His tenure at IM lasted less than a VAR check in the Premier League, as he announced his resignation right after IM’s first public hiccup: the Żebbuġ-Siġġiewi roadworks. Councillors present at a meeting held last week remarked how Farrugia Cann sat in his seat and contributed little while two up-and-coming honchos made it clear to everyone that the plans are set and the roadworks will go ahead no matter what.
These two, Raphael Abdilla and Noel Vella, were senior players in Azzopardi’s cabal. Both are familiar faces, especially Vella’s: on the first morning of the Graffitti action in Dingli last year he had been filmed ordering the police about; he tried to provoke an activist into retaliation and intervened to stop a contractor from using heavy machinery inches from residents – only after realising the incident was being livestreamed.
Vella was also seen in Żebbuġ when IM turned up to demolish the garden of a housing estate as Azzopardi stomped about the scene escorted by the RIU in another sickening show of arrogance.
It is possible Farrugia Cann was asked to watch over a manhole but realised he’s been asked to go down the bottomless pit bored by his predecessor. That the roadbuilding agency runs on a steam of dishonesty and bullying has been made abundantly obvious during its infancy. Anyone with a shred of morality and FIFA accreditation would rather blow their whistles on the pitch than go along with their agency’s misdeeds on the ground.
Infrastructure Malta was created in 2017, with a €700 million budget dedicated to the “upgrade of the road network”. It was given huge manpower, equipment and handed over to Azzopardi, who exited Enemalta smelling of cologne despite the stench of the Electrogas and Montenegro deals.

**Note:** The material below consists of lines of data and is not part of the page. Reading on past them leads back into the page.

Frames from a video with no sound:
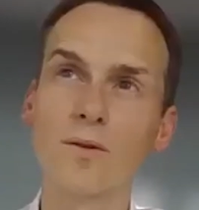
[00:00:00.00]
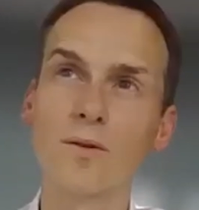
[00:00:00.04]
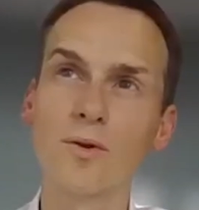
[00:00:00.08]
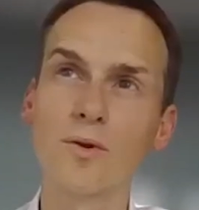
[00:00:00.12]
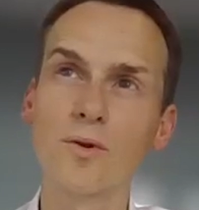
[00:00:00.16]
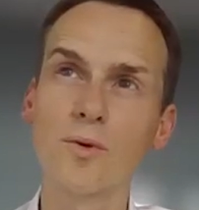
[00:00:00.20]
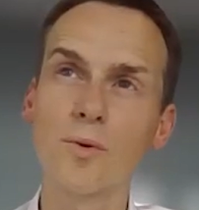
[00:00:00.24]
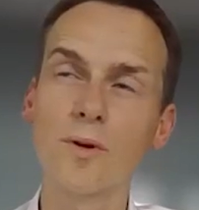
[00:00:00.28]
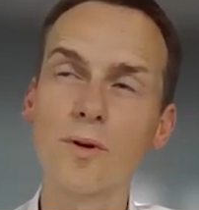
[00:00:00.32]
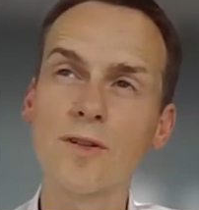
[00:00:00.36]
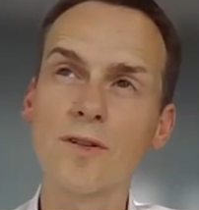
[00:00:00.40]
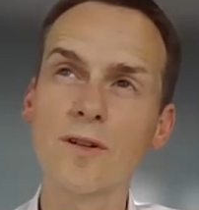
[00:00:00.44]

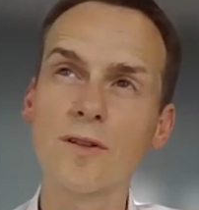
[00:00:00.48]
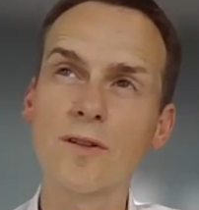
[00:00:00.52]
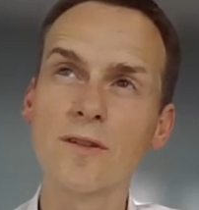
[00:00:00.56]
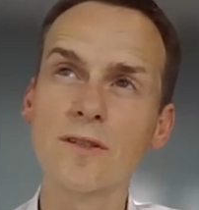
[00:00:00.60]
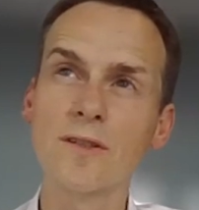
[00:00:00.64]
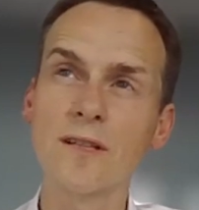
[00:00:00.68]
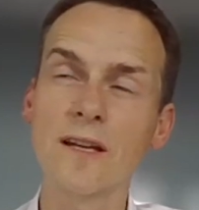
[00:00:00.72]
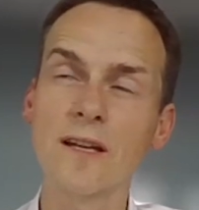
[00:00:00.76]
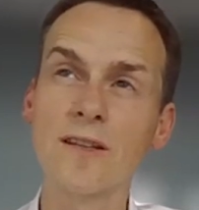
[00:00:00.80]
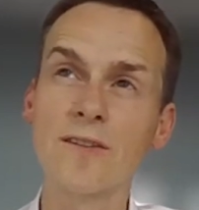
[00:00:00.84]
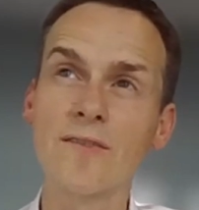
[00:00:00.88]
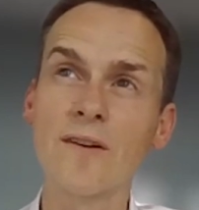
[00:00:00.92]
good
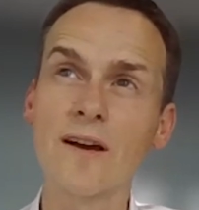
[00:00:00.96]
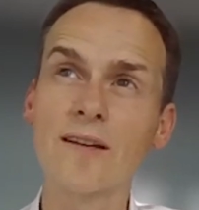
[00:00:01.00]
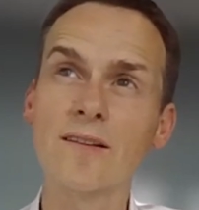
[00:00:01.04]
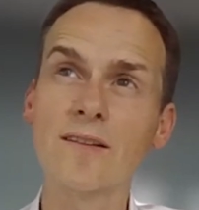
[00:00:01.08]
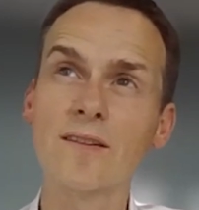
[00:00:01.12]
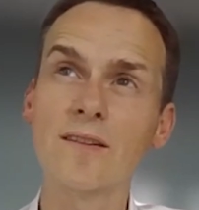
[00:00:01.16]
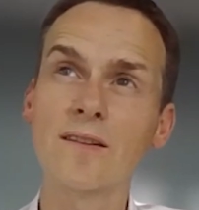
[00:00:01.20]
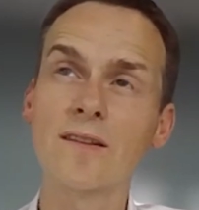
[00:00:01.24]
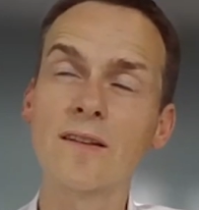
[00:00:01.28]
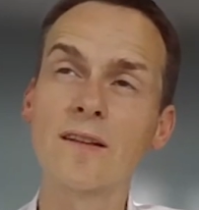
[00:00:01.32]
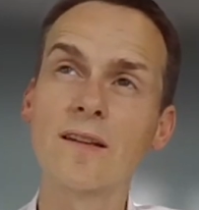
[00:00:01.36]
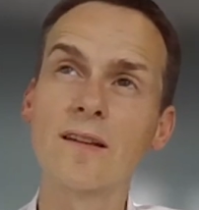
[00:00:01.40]
question, Insha. In
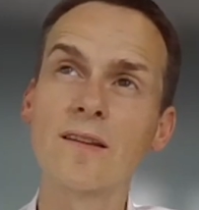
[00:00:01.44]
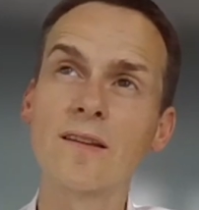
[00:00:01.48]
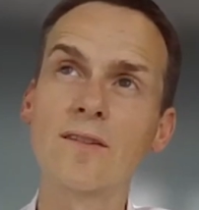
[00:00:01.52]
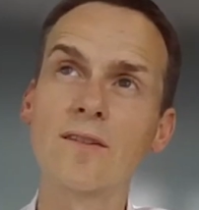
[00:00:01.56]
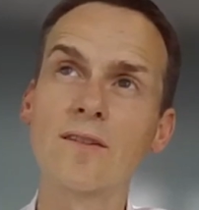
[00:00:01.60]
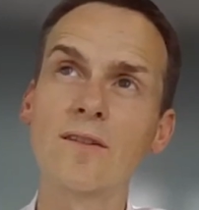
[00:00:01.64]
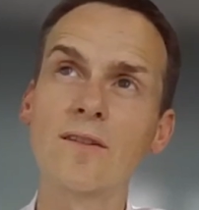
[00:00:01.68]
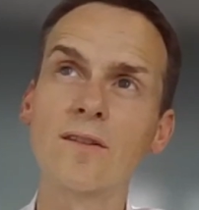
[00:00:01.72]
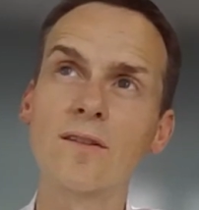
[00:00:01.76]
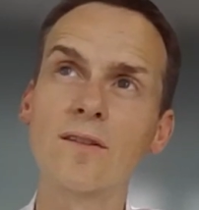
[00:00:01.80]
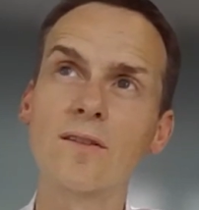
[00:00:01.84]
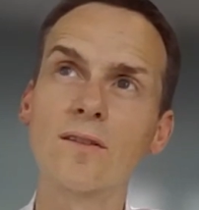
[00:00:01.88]
fact,
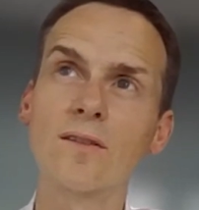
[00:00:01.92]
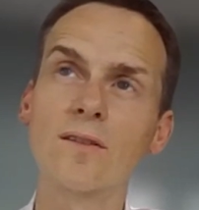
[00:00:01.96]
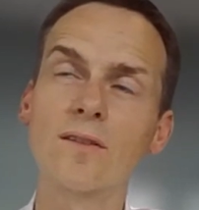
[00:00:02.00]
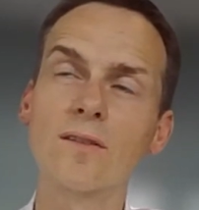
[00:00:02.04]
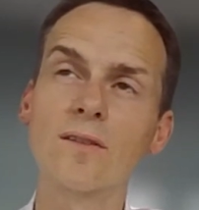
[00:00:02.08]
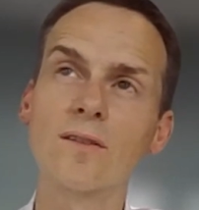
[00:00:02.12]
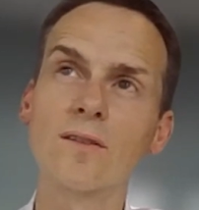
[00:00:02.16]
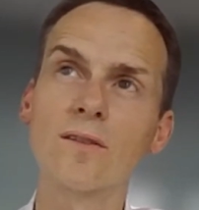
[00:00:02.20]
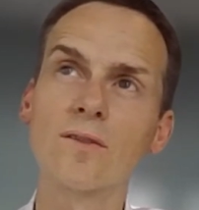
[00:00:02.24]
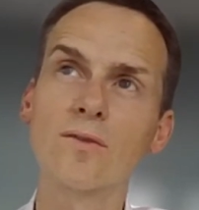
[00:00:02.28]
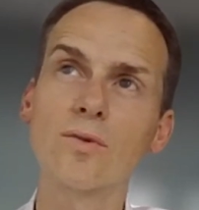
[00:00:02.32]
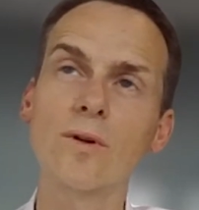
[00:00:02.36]
it's a
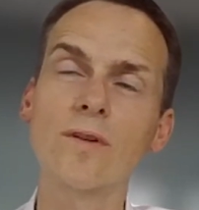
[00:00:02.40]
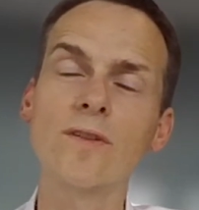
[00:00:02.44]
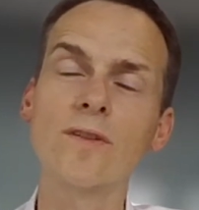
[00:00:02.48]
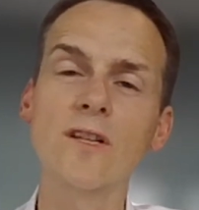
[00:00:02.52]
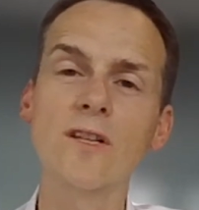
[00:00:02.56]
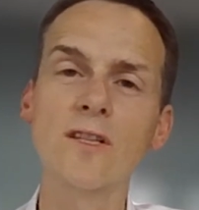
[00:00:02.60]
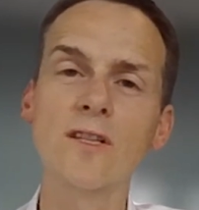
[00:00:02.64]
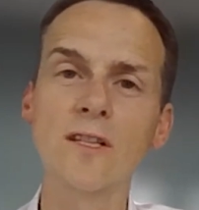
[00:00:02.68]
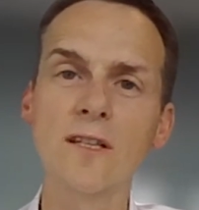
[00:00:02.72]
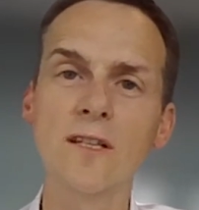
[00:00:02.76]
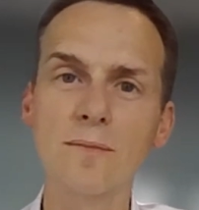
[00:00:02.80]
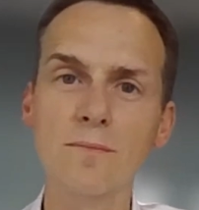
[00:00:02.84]

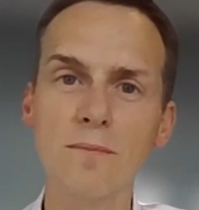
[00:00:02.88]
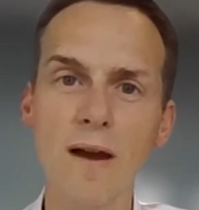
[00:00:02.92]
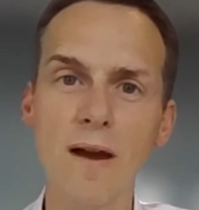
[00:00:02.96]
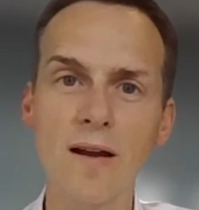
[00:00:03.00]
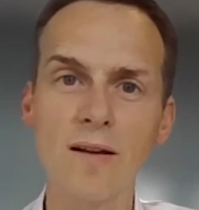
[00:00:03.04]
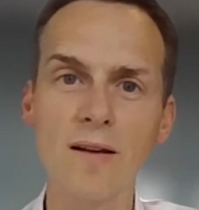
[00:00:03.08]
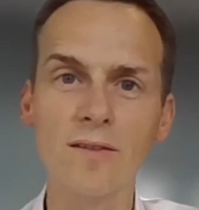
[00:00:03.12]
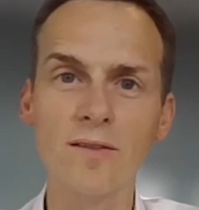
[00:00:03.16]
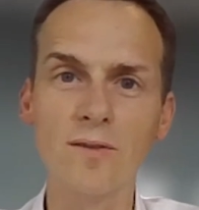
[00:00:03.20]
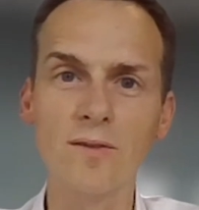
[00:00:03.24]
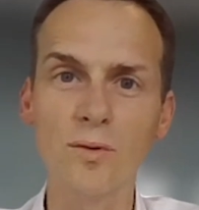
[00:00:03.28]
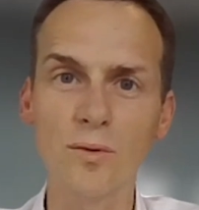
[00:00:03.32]
strategic
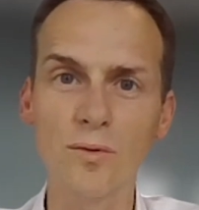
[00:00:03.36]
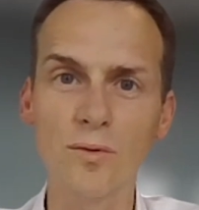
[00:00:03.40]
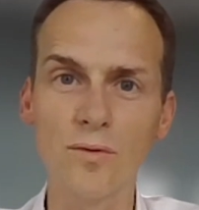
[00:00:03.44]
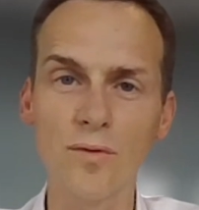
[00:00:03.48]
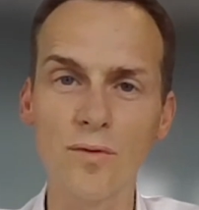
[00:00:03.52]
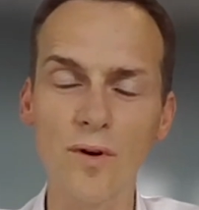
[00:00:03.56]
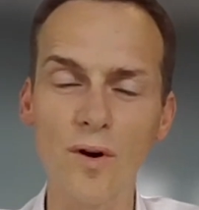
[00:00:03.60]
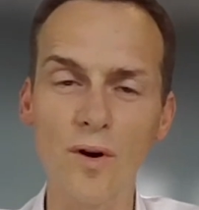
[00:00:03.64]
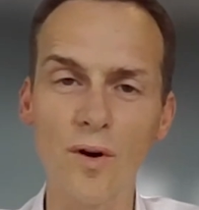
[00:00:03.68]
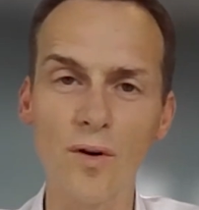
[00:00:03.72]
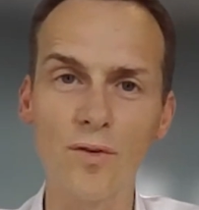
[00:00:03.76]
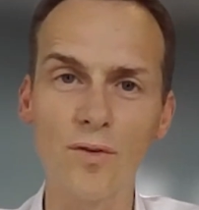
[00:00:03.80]
milestone
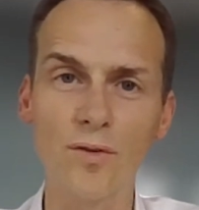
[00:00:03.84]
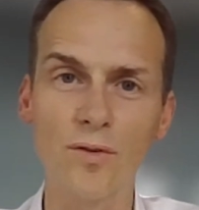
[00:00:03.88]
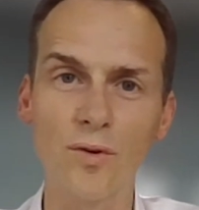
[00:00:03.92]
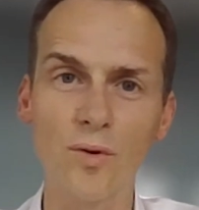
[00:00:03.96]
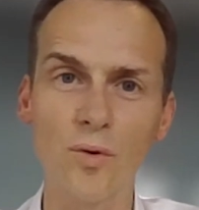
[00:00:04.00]
for us.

Among others, the agency was given the power to expropriate land in accordance with the provisions of the Lands Act but this was systematically ignored until Dingli. There, IM was caught entering private land before expropriating; a report by the ombudsman for planning condemned it for contracting the roadworks before receiving clearance from Transport Malta and confirmed Moviment Graffitti’s statements about the irregular expropriations.
Reforming Infrastructure Malta is impossible without dissolving it- Wayne Flask
Interestingly, the Lands Authority Act and the Government Lands Act, also of 2017, have quietly removed the requirement for expropriations to be signed off by the President of the Republic. This is now the remit of the Lands’ board of governors, thus removing another layer of oversight on the authority. At the time, both Lands and Infrastructure were under Ian Borg’s portfolio.
In the same year, many new companies were registered and started winning roadbuilding contracts. Others rebranded, formed semi-secretive consortia or came in from the cold on the strength of new friendships, this time with Labour.
This is how many contractors made a quick buck out of the €700 million fund, largely doled out in direct orders. Furniture makers suddenly started building tunnels; Joseph Portelli took an interest in building roads; sleeping giants like Bonnici Bros, V&C and Schembri came back to life; Charles Polidano, now investigated for money laundering, won tenders through joint ventures despite being “blacklisted” by IM for fiscal issues.
Even that was a farcical blacklisting, seeing IM itself paid out €1.5 million to three contractors without a valid fiscal receipt and also issued €16 million in prefinancing despite their own tender prohibiting this.
Not even the ref can change the flow of play, that made of skilful dribbling and repeated high-footed tackles. Aaron Farrugia’s clumsy attempts at rebranding his ministry were unmasked by IM’s attitude towards the Żebbuġ and Siġġiewi councils and residents, who were reminded that, although Azzopardi is gone, his legacy lives on.
There’s a €500 million budget earmarked for roadbuilding, which means there will be vultures hovering for more flesh and there’s little consolation in knowing that people close to Borg and Azzopardi still call the shots. It also explains why Farrugia is digging his heels on the Mrieħel flyover, instead of considering the Qormi local council’s alternative proposals.
Infrastructure Malta embodies the toxic culture of greed-on-speed, to the extent that even senior staff asked to be transferred elsewhere because of the chronic harassment suffered from their superiors. Reforming IM is impossible without dissolving it.
This won’t happen, of course.
I wonder whether the behemoth will be involved in the €700 million urban greening projects, which will necessitate their own amount of digging and building. This comes on top of the €500 million for new roads, a reminder that further closures are the only guarantees of our congested, unsustainable transit system.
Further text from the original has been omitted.